The Wenzhou collision and the downfall of Liu Zhijun have come to symbolize some of the essential risks facing the Communist Party. The crash struck at the middle-class men and women who have accepted the grand bargain of modern Chinese politics in the era after Socialism: allow the Party to reign unchallenged as long as it is reasonably competent. The crash violated the deal, and, for many, it became what Hurricane Katrina was to Americans: the iconic failure of government performance. It is a merciless judgment. Gerald Ollivier, a senior infrastructure specialist at the World Bank in Beijing, pointed out that trains in China are still by far one of the safest means of transportation. “If you think about it, the China high-speed railway must be transporting at least four hundred million people per year,” he said. “How many people have died on the China high-speed railway in the past four years?

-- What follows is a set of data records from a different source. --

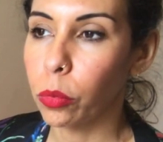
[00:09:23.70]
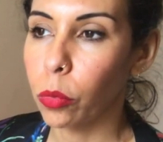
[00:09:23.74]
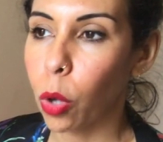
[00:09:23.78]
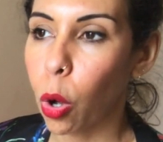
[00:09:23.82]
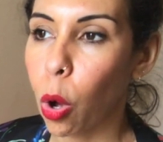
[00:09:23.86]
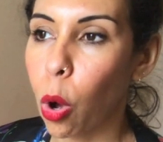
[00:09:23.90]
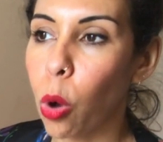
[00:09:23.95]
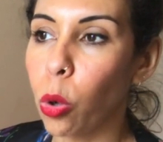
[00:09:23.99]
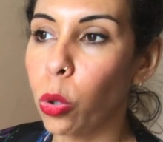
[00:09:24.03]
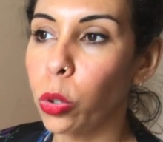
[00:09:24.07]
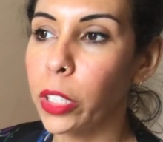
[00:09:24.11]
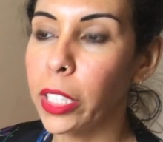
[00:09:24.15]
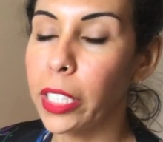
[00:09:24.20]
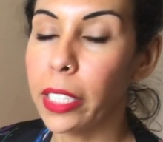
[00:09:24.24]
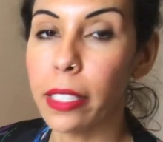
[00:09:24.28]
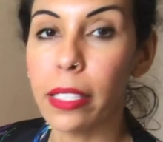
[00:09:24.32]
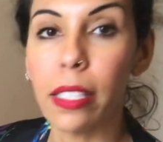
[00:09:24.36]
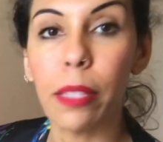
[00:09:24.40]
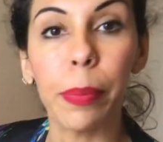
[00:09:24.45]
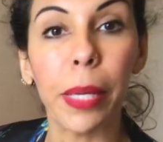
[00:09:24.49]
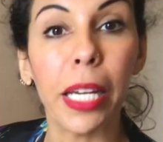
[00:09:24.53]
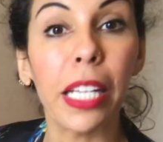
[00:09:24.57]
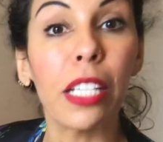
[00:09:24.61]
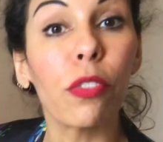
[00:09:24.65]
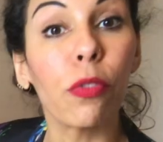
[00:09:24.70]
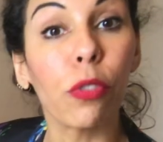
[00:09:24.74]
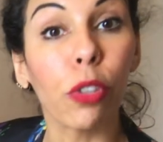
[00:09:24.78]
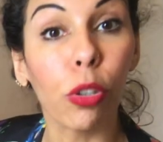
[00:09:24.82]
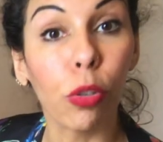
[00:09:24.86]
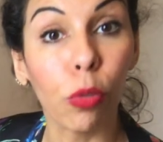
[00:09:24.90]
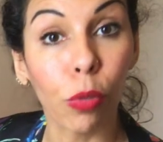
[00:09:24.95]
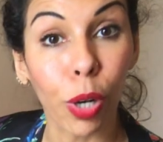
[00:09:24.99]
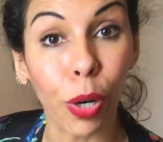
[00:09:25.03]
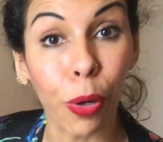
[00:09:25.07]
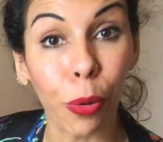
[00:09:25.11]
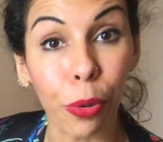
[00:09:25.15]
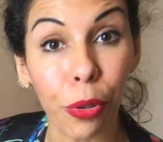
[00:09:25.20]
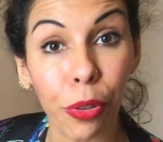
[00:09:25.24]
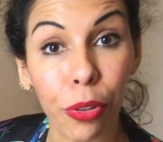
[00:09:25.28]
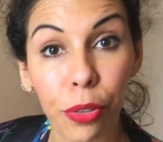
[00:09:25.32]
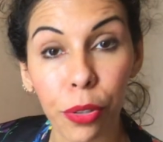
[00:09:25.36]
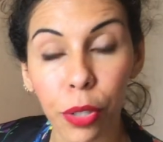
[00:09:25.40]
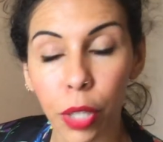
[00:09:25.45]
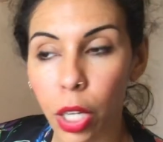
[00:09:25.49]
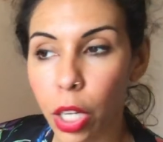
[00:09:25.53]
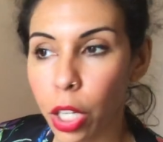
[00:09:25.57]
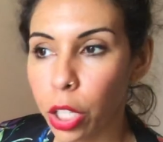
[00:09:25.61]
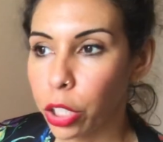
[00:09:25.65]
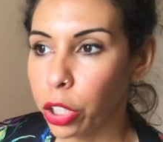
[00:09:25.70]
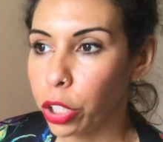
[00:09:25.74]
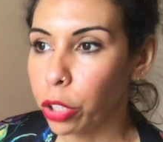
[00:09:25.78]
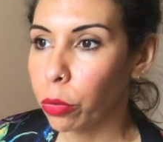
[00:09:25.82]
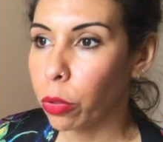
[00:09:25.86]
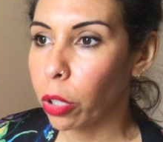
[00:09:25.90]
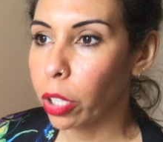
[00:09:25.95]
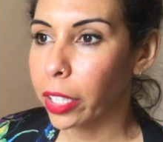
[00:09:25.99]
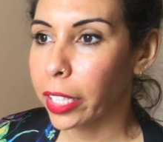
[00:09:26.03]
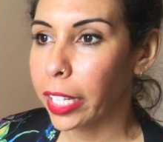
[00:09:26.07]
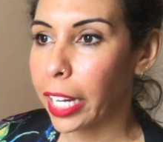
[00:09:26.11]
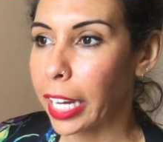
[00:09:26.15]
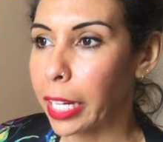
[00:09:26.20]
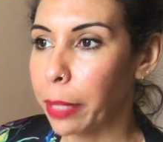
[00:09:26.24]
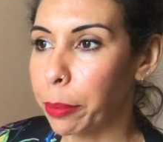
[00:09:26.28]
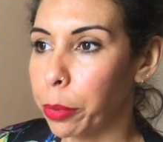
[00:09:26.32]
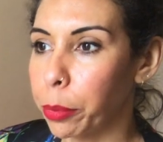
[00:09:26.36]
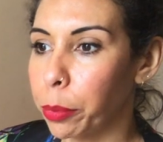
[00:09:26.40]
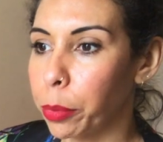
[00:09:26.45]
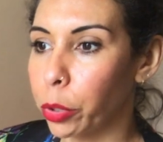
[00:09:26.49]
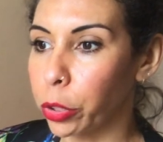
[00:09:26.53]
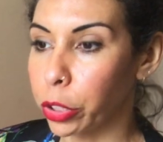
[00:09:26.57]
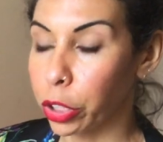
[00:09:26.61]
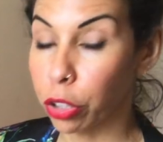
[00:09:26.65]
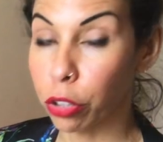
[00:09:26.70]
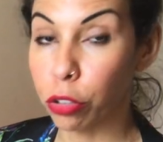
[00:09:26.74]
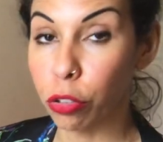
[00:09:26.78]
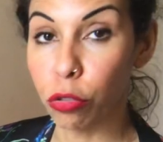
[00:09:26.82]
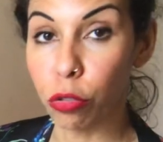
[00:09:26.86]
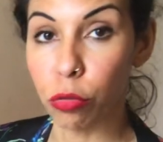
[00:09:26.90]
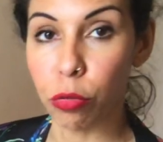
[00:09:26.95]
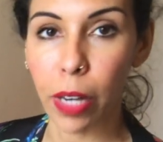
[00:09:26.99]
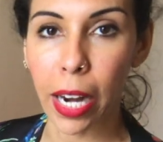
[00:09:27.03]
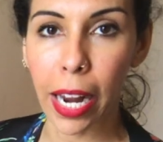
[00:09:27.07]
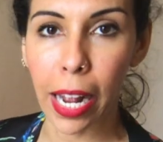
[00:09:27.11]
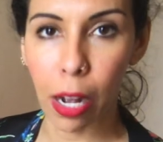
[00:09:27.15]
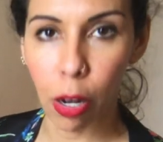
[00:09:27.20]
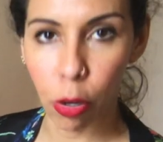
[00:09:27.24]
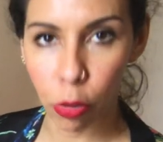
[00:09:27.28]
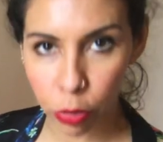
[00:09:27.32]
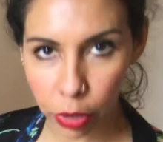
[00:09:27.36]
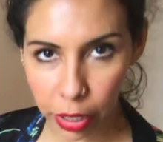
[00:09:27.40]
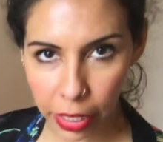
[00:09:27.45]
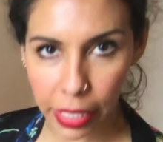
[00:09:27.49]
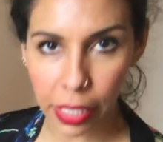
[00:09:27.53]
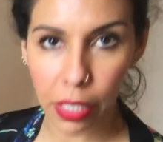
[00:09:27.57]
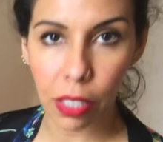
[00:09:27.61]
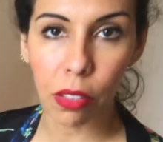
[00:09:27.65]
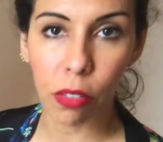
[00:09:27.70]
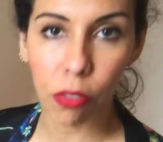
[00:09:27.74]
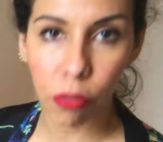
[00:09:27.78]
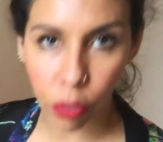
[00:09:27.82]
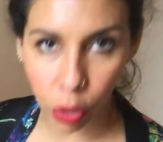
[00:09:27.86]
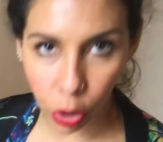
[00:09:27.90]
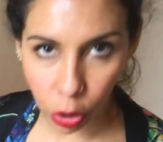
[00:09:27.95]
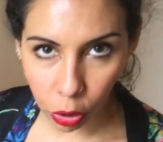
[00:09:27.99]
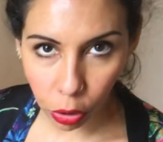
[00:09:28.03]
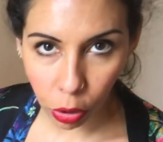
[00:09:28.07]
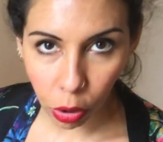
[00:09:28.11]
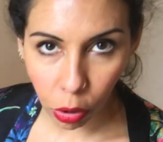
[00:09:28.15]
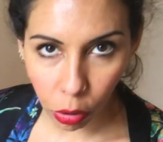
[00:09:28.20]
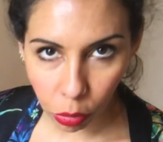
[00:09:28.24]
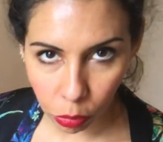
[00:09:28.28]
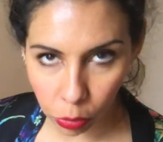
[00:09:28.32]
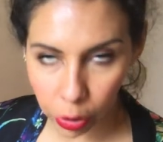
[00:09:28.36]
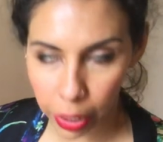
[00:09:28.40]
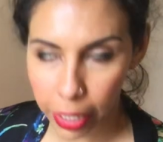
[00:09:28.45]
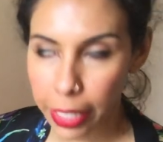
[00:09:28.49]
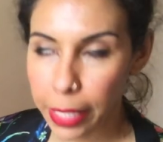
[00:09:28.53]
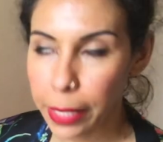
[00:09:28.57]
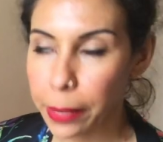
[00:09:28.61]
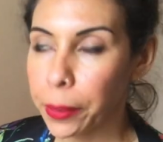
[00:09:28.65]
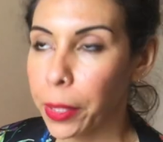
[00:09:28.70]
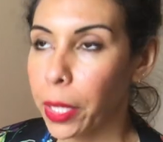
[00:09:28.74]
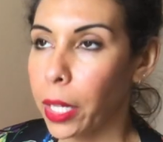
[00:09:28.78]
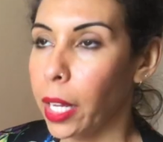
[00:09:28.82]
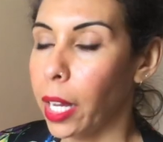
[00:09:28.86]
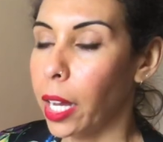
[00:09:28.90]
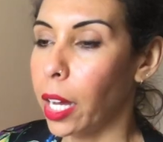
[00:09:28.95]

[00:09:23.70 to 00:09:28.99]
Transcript: holding the space for growth. You are capable, your ground is fertile, right?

Forty people. This is the number of people who die in road accidents in China every five or six hours. So, in terms of safety, this is by far one of the safest ways of transportation. The accident this past year was certainly very tragic and should not have happened. But, compared to the alternative of moving people by car, it is safer by a factor of at least a hundred.” And yet, in China, people are more inclined to quote a very different statistic: in forty-seven years of service, high-speed trains in Japan have recorded just one fatality—a passenger caught in a closing door.